I was surprised that Alex would even consider going that far. If the elder Plotzky had established a new life under a new name, he had a complete set of false memories and the lifetime habits that came with them. He would be a solid citizen. Break through that wall and it was anybody’s guess what might happen.
He resented my disapproval. “We’re talking about objects of enormous value, Chase,” he said. “I can’t say I’d have all that much sympathy for him. If he was worth a damn, they wouldn’t have had to do the procedure in the first place. And, anyhow, they could put him under again.”
“Are we assuming he stole the cup?”
“You think he was likely to have been a lover of the finer things in life?”

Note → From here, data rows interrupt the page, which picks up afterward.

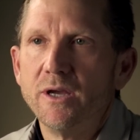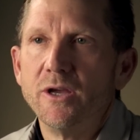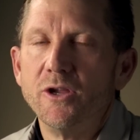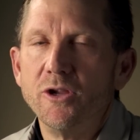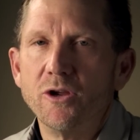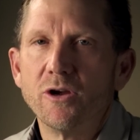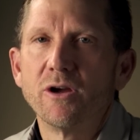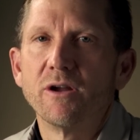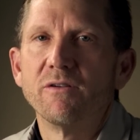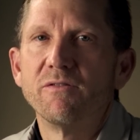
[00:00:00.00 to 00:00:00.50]

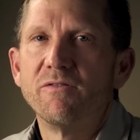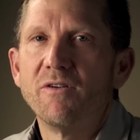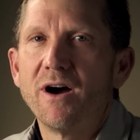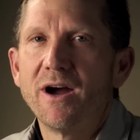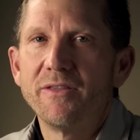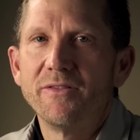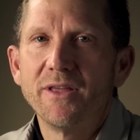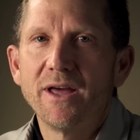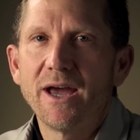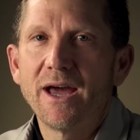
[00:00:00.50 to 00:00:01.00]
You're going to
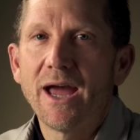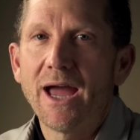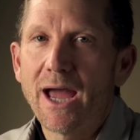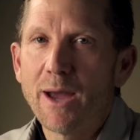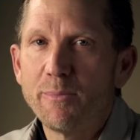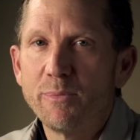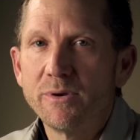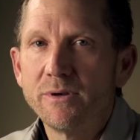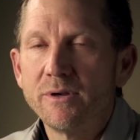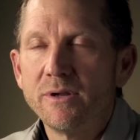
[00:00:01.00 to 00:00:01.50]
find that
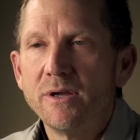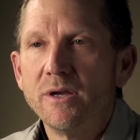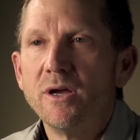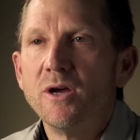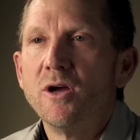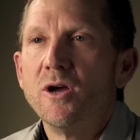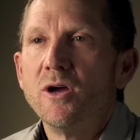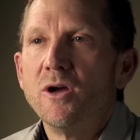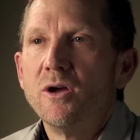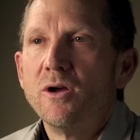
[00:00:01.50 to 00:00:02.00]
happen
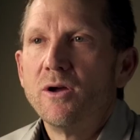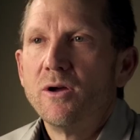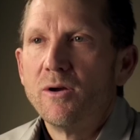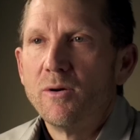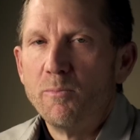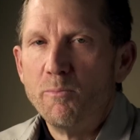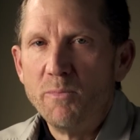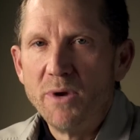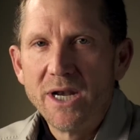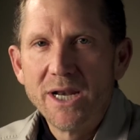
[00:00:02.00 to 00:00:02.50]

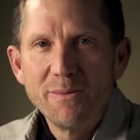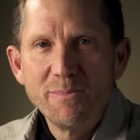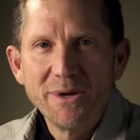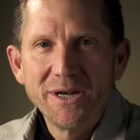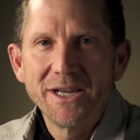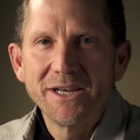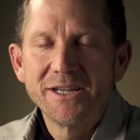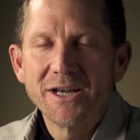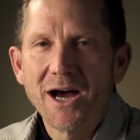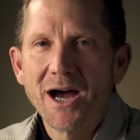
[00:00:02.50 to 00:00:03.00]
many,
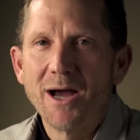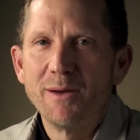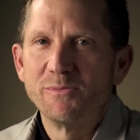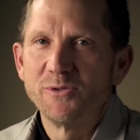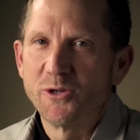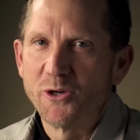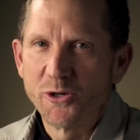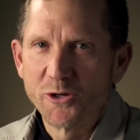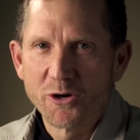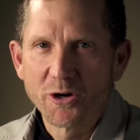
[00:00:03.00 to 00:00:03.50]
many times
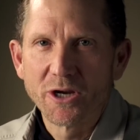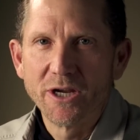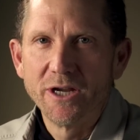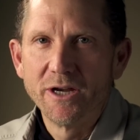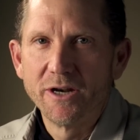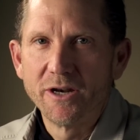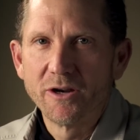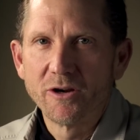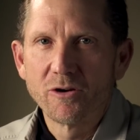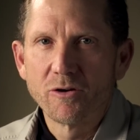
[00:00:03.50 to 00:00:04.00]
in your turkey
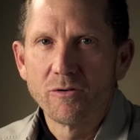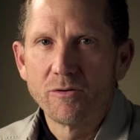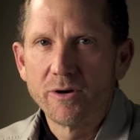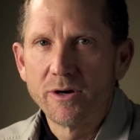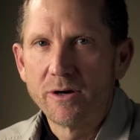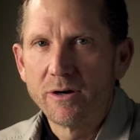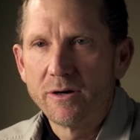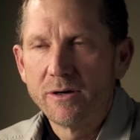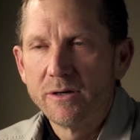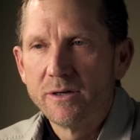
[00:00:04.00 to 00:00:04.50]
hunting
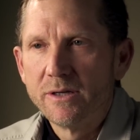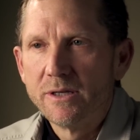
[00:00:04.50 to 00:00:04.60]
career.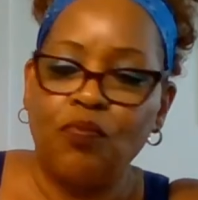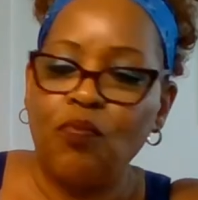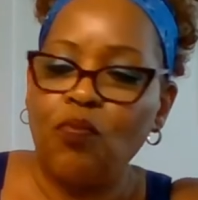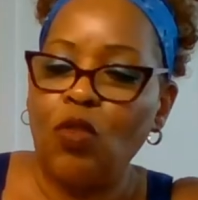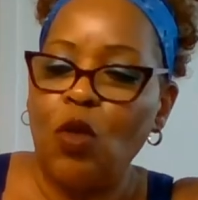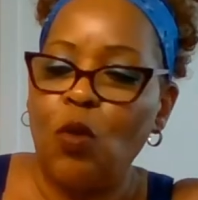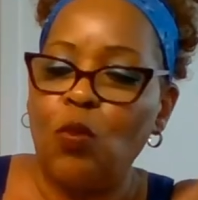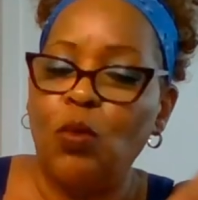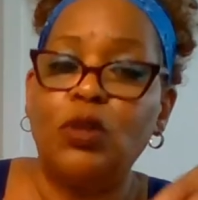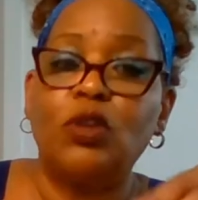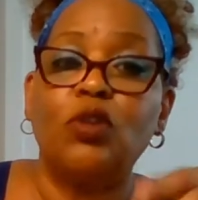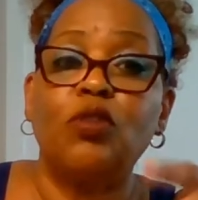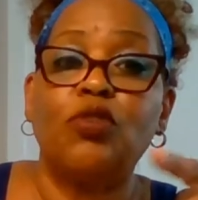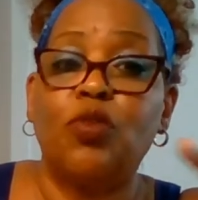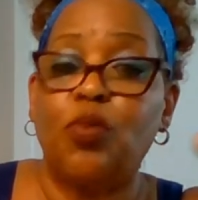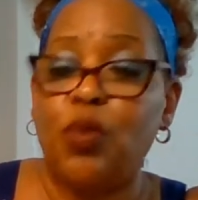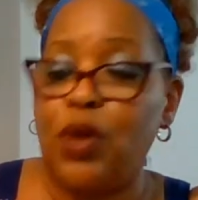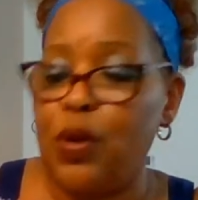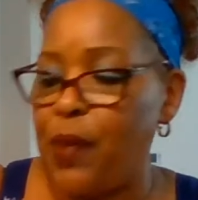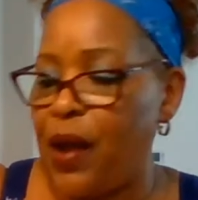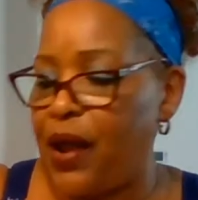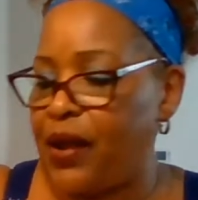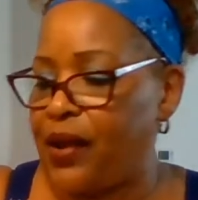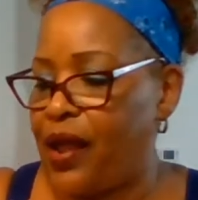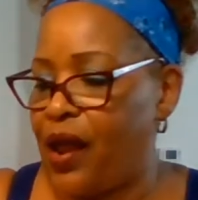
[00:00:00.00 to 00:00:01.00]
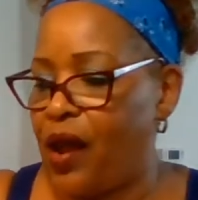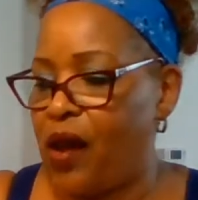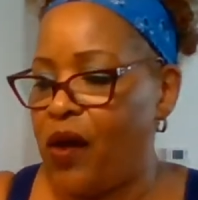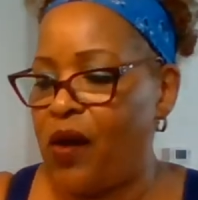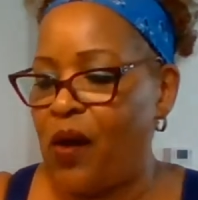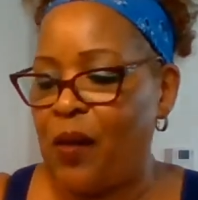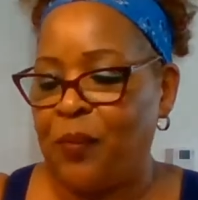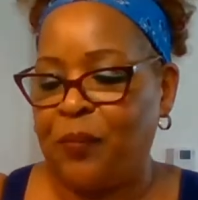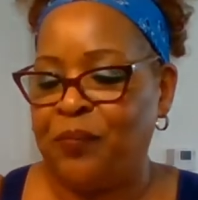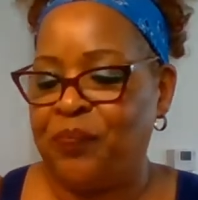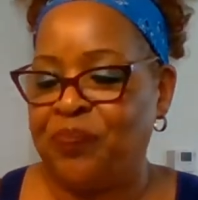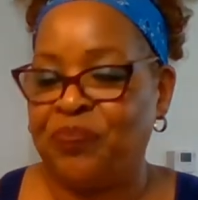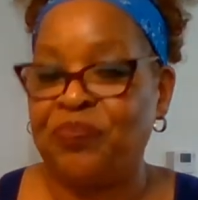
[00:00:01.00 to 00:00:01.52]
We'll do three right now.
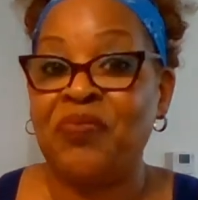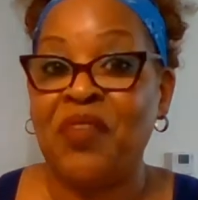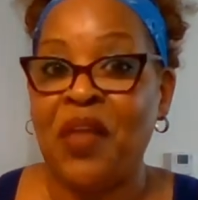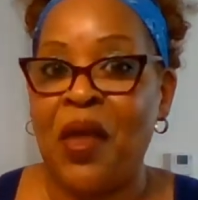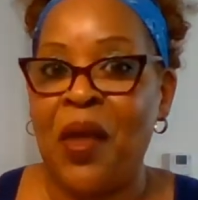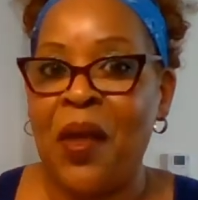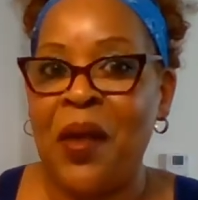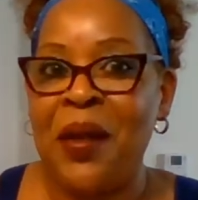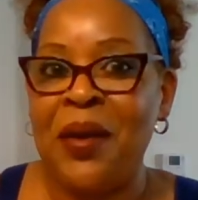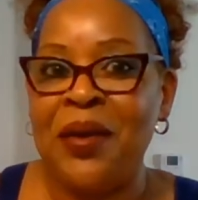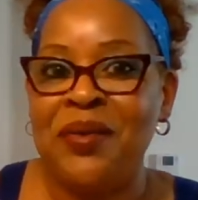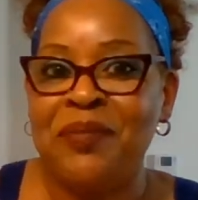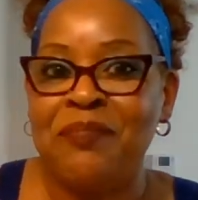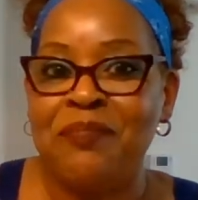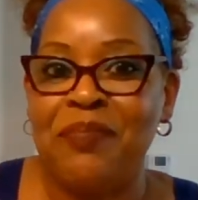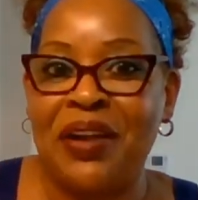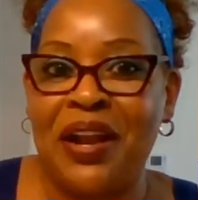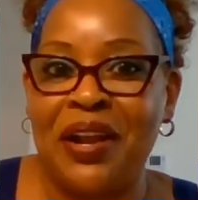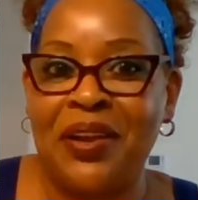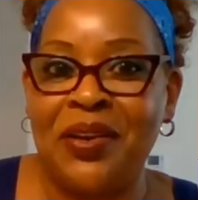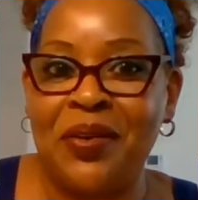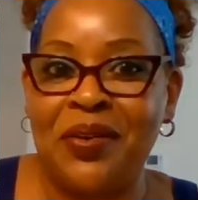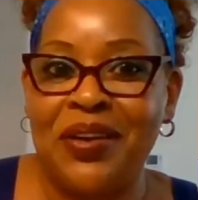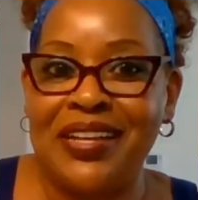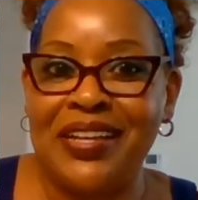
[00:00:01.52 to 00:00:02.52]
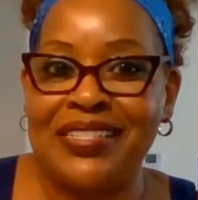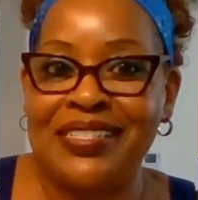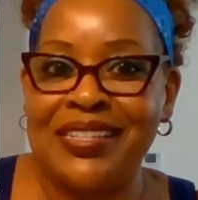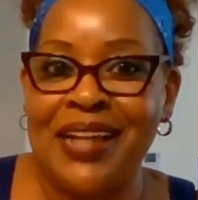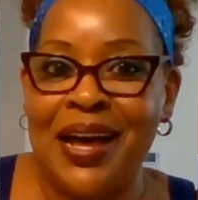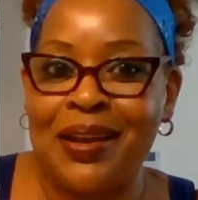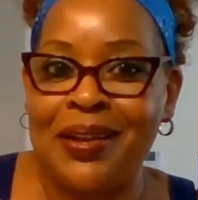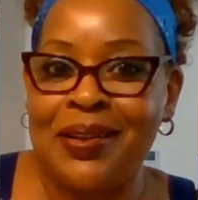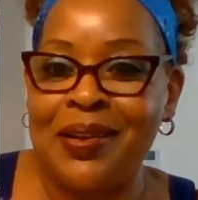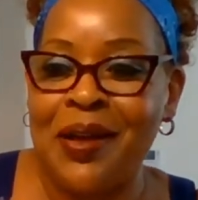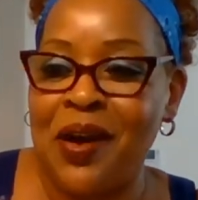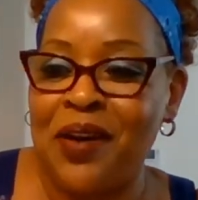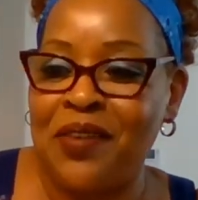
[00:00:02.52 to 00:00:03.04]
But I know that's not
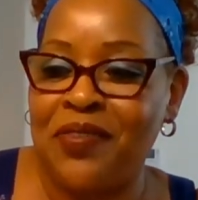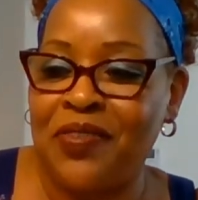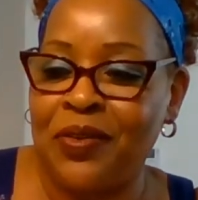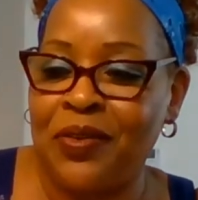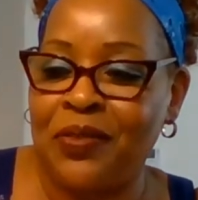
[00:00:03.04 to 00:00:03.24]
enough.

The first Plotzky’s burglary career had ended almost twenty years before, in 1412, when he was convicted for the third time, on seventeen counts. That was when they imposed the wipe. His first arrest had been in 1389. The evidence indicated he’d been active in his chosen profession during most of the intervening twenty-three-year span.
“So,” I said, “how does any of this help us?”
“We try to pin down which burglary might have produced the cup.”
“How do we do that? Are there police reports?”
“Yes. Of all the unsolved burglaries in Plotzky’s area of operation. But they can’t be made available. Privacy laws.”
“So we have to go through the media.”
“I’d say so.”
“There’s no point. He must have taken it because it caught his eye. He obviously didn’t realize the value of the thing or it wouldn’t have sat on that shelf all those years.
If somebody had reported the theft of a nine-thousand-year-old cup, Plotzky would have known what he had.”
“That’s a good argument,” said Alex.
“Okay. Look, I hate to point this out, but we now have reason to suspect we’re aiding and abetting. We’re helping unload stolen property.”
“We don’t know that, Chase. It’s guesswork.”
“Right. This family of burglars, on the side, has a taste for antiques.”
He was getting uncomfortable. Frustrated. Outside, the wind was picking up, and the storm was growing worse. “Let’s do this,” he said. “We’ll set some parameters for Jacob and let him run a search through news reports covering the period. If we can’t find a break-in where the cup might have been taken, what have we lost?”